Okay, I've run benchmarks on your loop. I moved it to a separate function and created 10 similar functions that have slight variations for each one. Your original is alg_0a--the reference to go by.
The others are various combinations of removal of something (e.g. use a fixed number instead of value[i]). The notion is that when you remove something [still necessary for the real algorithm] and the removal makes a dramatic performance improvement, the removed item is a performance bottleneck ["hot spot"]. The algorithms to look at are the alg_0*. Take a look at the loop in each one to see what gets left out.
There are alg_1* ones where I tried to get better cache performance/locality on the index and value arrays by combining them into a struct.

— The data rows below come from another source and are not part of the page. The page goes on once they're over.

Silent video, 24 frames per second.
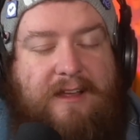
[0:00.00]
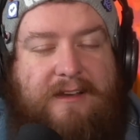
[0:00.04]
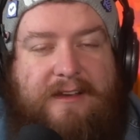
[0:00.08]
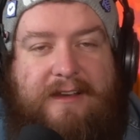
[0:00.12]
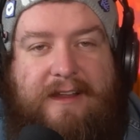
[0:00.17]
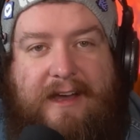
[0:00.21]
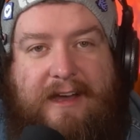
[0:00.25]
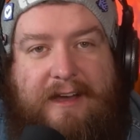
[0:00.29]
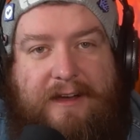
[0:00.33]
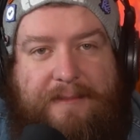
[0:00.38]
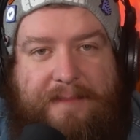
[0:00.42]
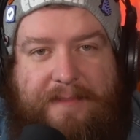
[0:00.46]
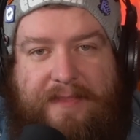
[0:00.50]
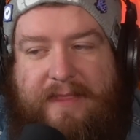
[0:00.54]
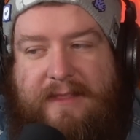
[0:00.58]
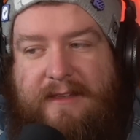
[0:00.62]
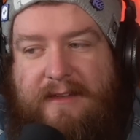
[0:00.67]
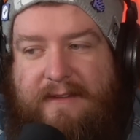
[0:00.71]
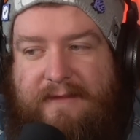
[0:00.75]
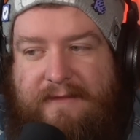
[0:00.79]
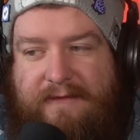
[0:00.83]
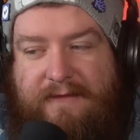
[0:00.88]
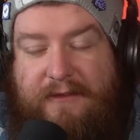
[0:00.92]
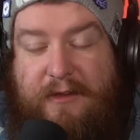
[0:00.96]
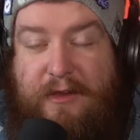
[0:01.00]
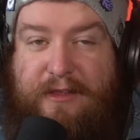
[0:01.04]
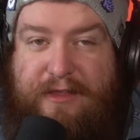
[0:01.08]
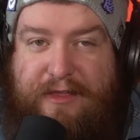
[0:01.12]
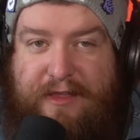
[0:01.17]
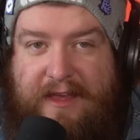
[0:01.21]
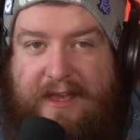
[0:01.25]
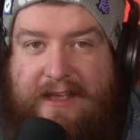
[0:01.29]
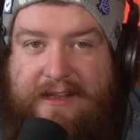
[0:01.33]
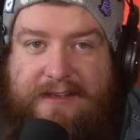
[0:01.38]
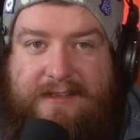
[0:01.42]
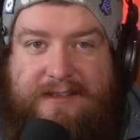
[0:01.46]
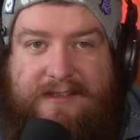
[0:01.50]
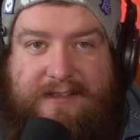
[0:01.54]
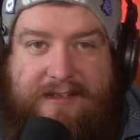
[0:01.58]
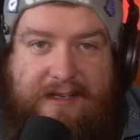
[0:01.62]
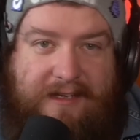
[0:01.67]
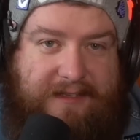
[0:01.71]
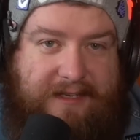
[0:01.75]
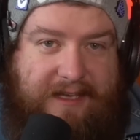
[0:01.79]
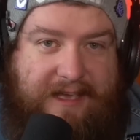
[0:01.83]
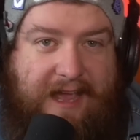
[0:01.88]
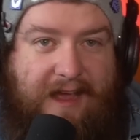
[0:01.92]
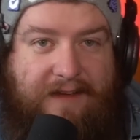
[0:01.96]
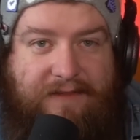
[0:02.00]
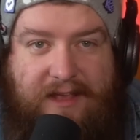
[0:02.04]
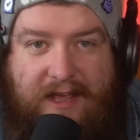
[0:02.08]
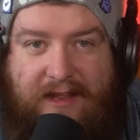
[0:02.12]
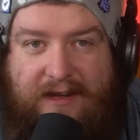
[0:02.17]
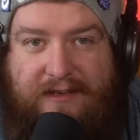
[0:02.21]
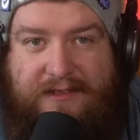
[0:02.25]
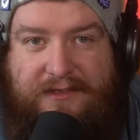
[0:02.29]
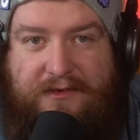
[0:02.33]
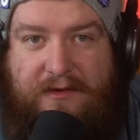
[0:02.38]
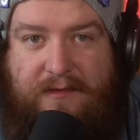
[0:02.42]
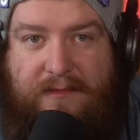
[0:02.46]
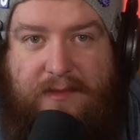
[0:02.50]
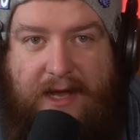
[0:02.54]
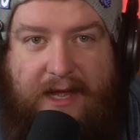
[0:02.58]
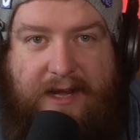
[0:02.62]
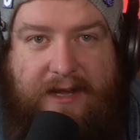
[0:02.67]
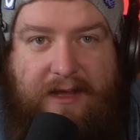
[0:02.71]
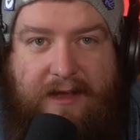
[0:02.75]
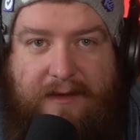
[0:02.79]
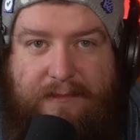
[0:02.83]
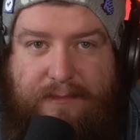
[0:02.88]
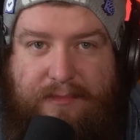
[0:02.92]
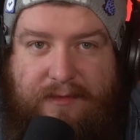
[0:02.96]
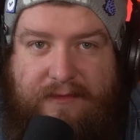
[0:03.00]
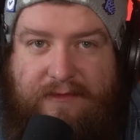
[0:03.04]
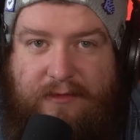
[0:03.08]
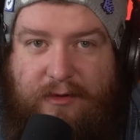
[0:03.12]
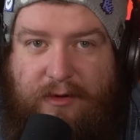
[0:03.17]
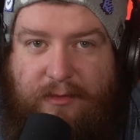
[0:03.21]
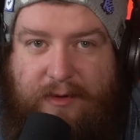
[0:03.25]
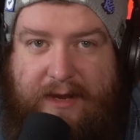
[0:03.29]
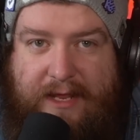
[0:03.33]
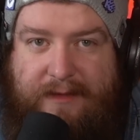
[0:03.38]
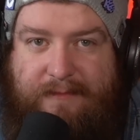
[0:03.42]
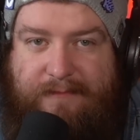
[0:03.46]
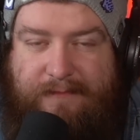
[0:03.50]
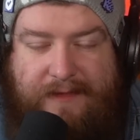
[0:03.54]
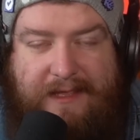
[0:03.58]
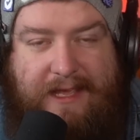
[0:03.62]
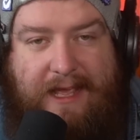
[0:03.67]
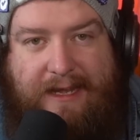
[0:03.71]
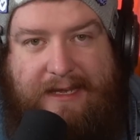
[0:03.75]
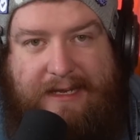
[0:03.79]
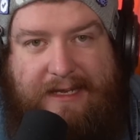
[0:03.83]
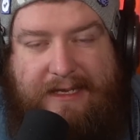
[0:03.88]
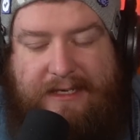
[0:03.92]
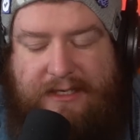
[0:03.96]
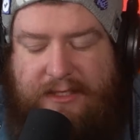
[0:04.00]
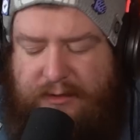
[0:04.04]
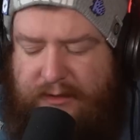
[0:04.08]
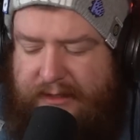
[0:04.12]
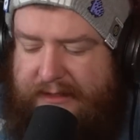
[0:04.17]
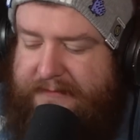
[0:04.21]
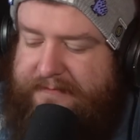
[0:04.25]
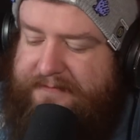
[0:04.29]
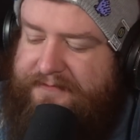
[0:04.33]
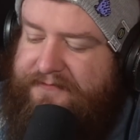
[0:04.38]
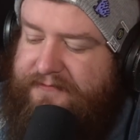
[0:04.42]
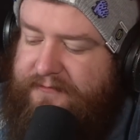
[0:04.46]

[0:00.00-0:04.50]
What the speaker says: Now, few things as a caveat, as a reminder, before we get into it.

This really had little to no effect because index/value are accessed sequentially, so they have good cache performance [even when separate] and the struct couldn't improve on this. So, you can skip the alg_1* data.
The worst performing [because it's doing the most work] is your original alg_0a. Slightly better was alg_0e, which fetches from the index and value arrays, but stores sequentially into the beta array. Even better was alg_0d which does what alg_0e does except that it stores into beta at a fixed index.
The only thing that really mattered was the access pattern when writing to beta. Because the index array has random indices for beta access in it, this causes the cache performance of the beta array to be poor.
The actual test data in the index array [being random] skews [and/or invalidates] the results. In the real program, if the array truly has semi-random indices in it, that is the "hot spot".
Is there a better model to generate the index array that is more representative and perhaps more cache friendly? That is, maybe the real access is more like 1,2,3,4 99,100,101,102 6000,6001,6002 ...
Without knowing how value and index are created and when, it's difficult to speculate. Are value and index always created at the same time?
In a sense, looping through index/value forms a "schedule" of updates to be applied to beta. If this schedule could be sorted by the beta index, this might provide more sequential beta access.
The beta array is larger than index/value. Would a different implementation for beta work better (e.g. linked list or sparse matrix)? That is, we want to make beta access as cache friendly as we can.
Ordinarily, I might suggest using openmp to parallelize this. But, from the tests I've run, this wouldn't help because of the random access pattern and the fact that the tests seem to show the loop is memory/cache bound and not CPU/computation bound
Now that I think of it, this looks like a scatterplot or monte carlo algorithm.
It might be beneficial to "invert" the problem. Here's a snippet:
for (betaidx = 0; betaidx < betasize; ++betaidx) {
if (beta_needs_change(betaidx))
beta[betaidx] = beta_new_value(betaidx);
}
Note that beta_needs_change would need to be fast [probably inline]. Most of the time it would return false. It might seem counterintuitive that this [much larger] loop could be faster than the existing index/value loop, but it might be worth trying to see.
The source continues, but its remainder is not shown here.